=== Begin Enclosure ===

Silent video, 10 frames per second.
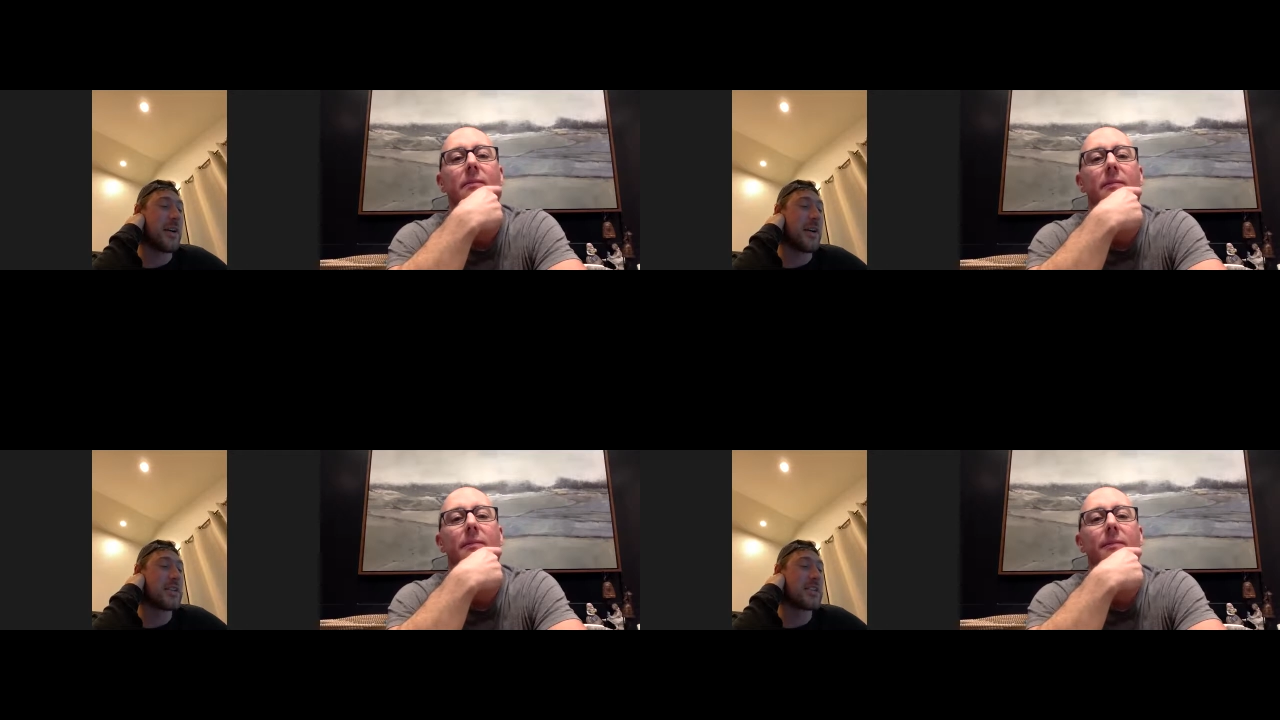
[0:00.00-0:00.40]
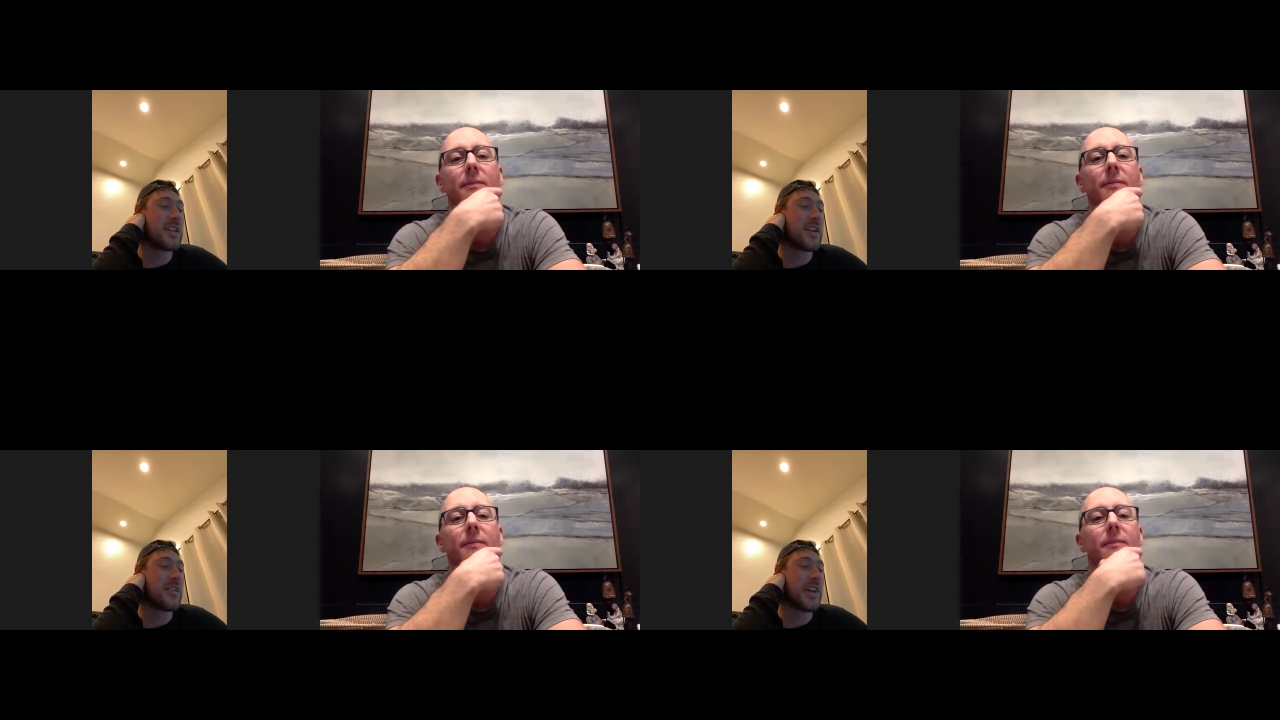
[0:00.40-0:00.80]
Speaker 1: would
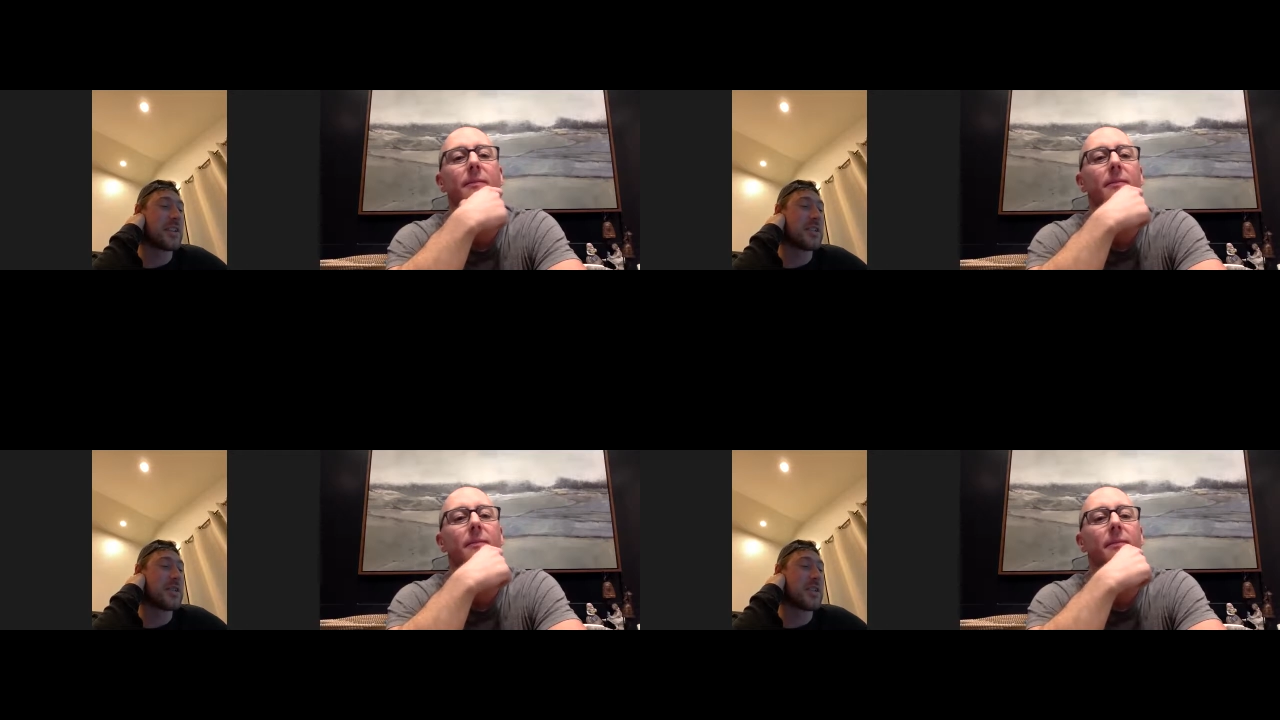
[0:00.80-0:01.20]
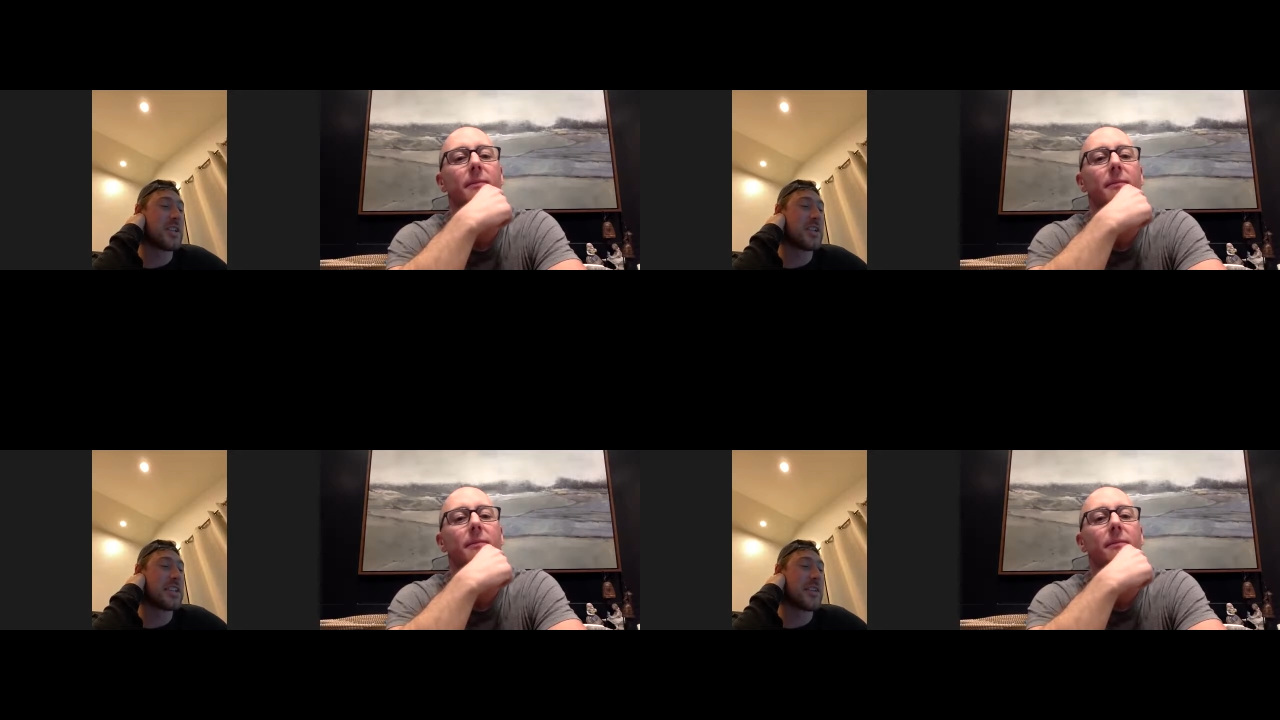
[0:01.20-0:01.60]
love a
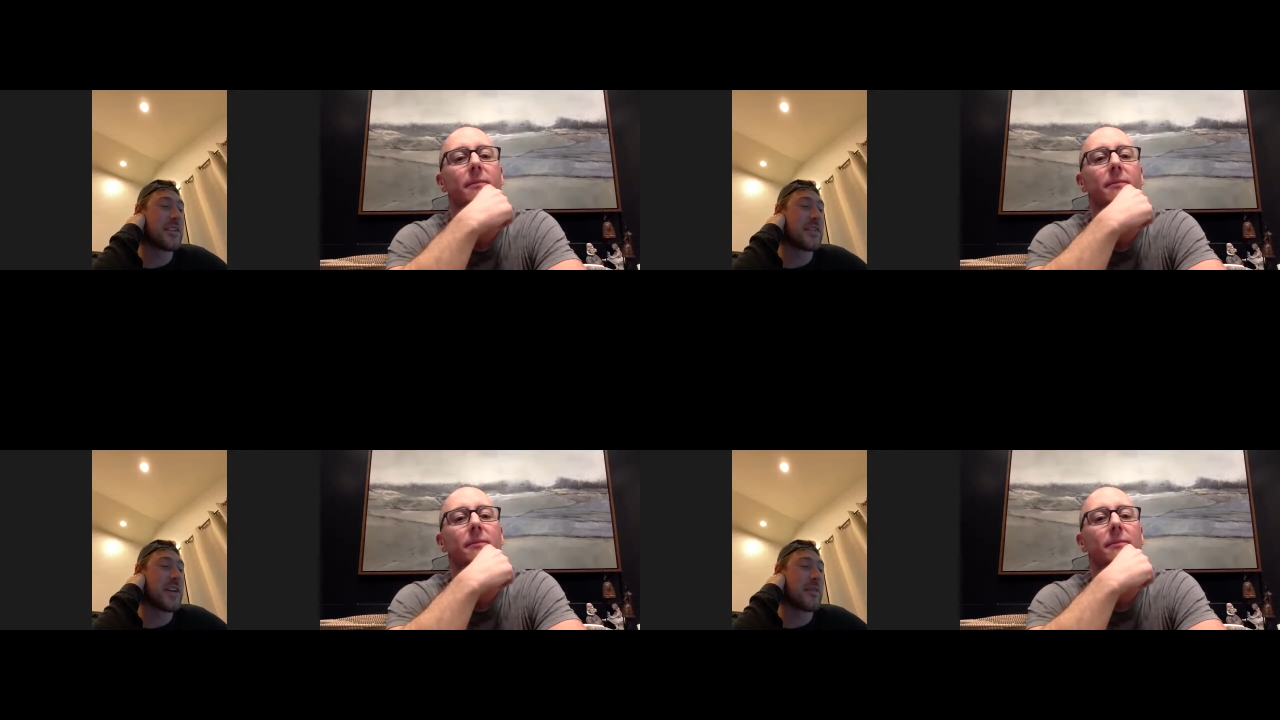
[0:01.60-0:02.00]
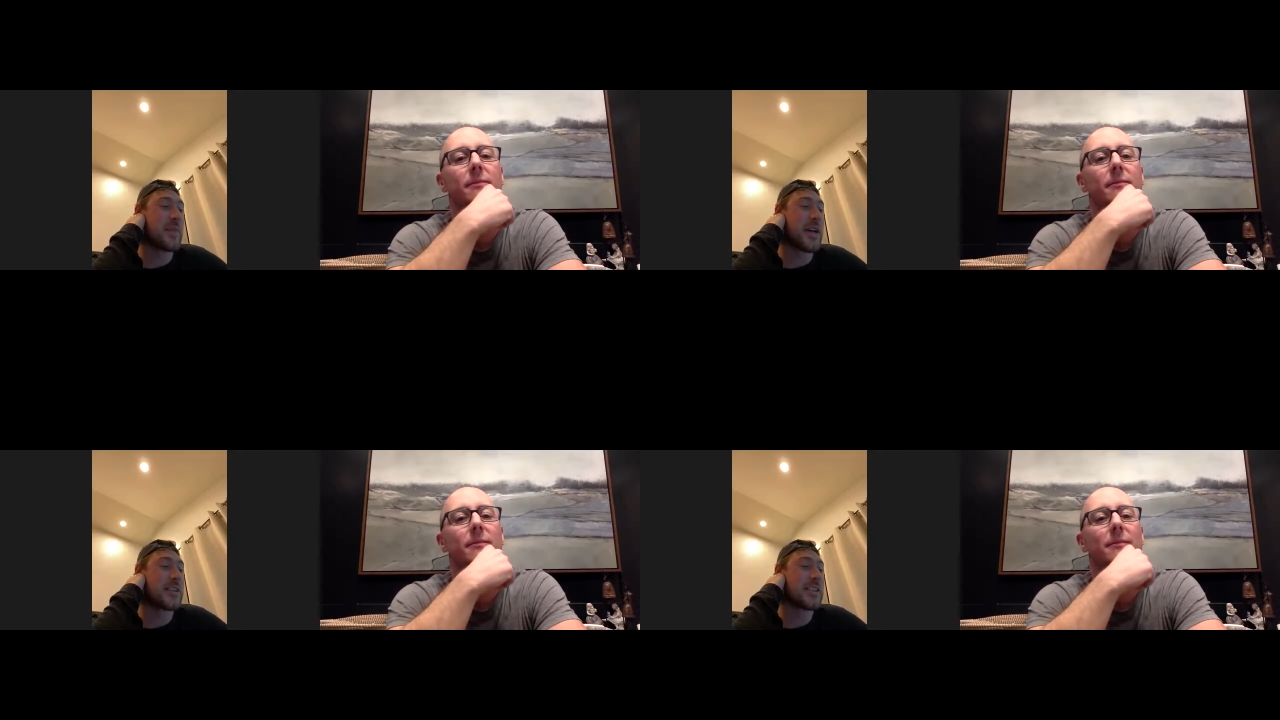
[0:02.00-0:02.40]
275
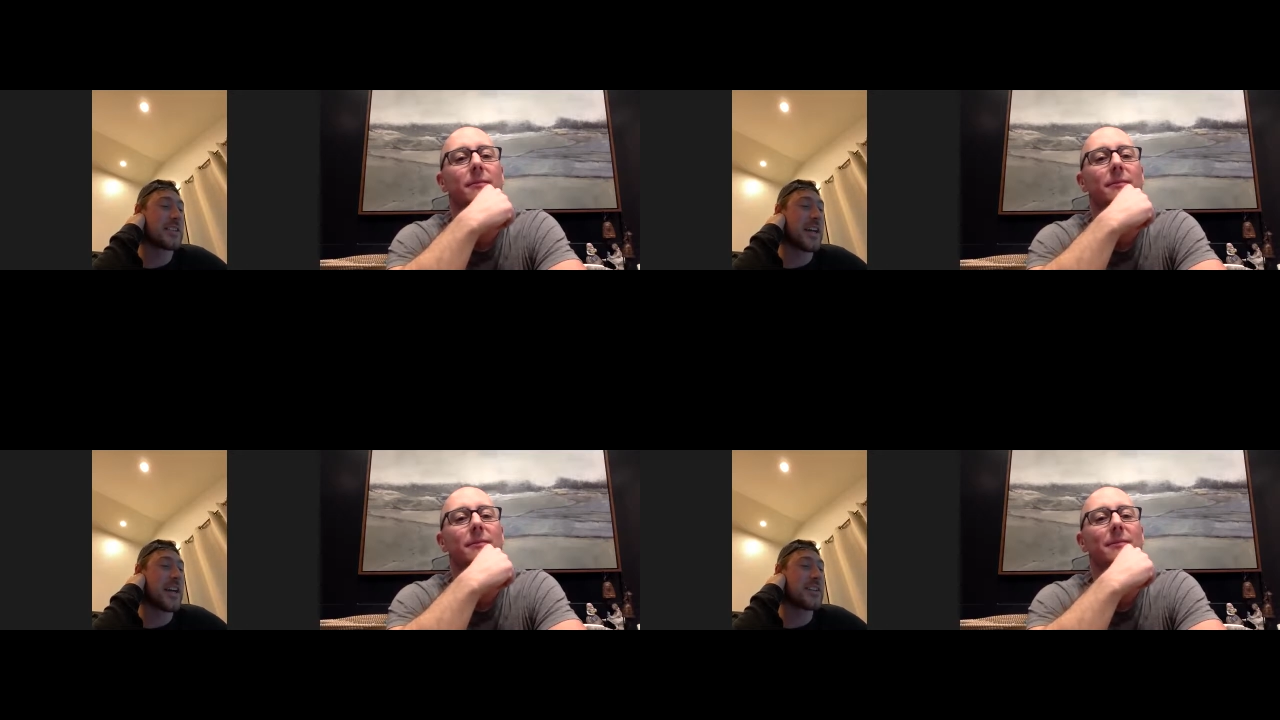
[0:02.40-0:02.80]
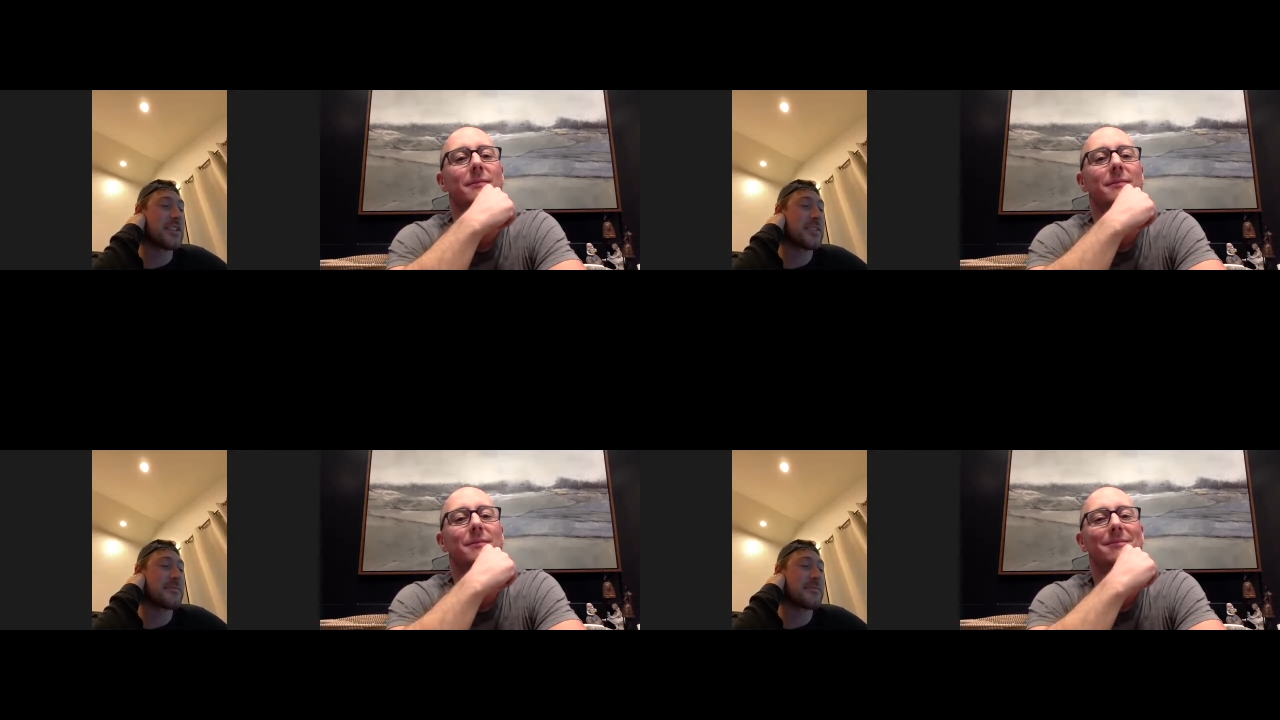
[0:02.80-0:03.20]
pound snatch.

=== End Enclosure ===

* What needs to be done
Output each record above exactly as written. Skip any pictures.

* Written response
Silent video, 10 frames per second.
[0:00.00-0:00.40]
[0:00.40-0:00.80]
Speaker 1: would
[0:00.80-0:01.20]
[0:01.20-0:01.60]
love a
[0:01.60-0:02.00]
[0:02.00-0:02.40]
275
[0:02.40-0:02.80]
[0:02.80-0:03.20]
pound snatch.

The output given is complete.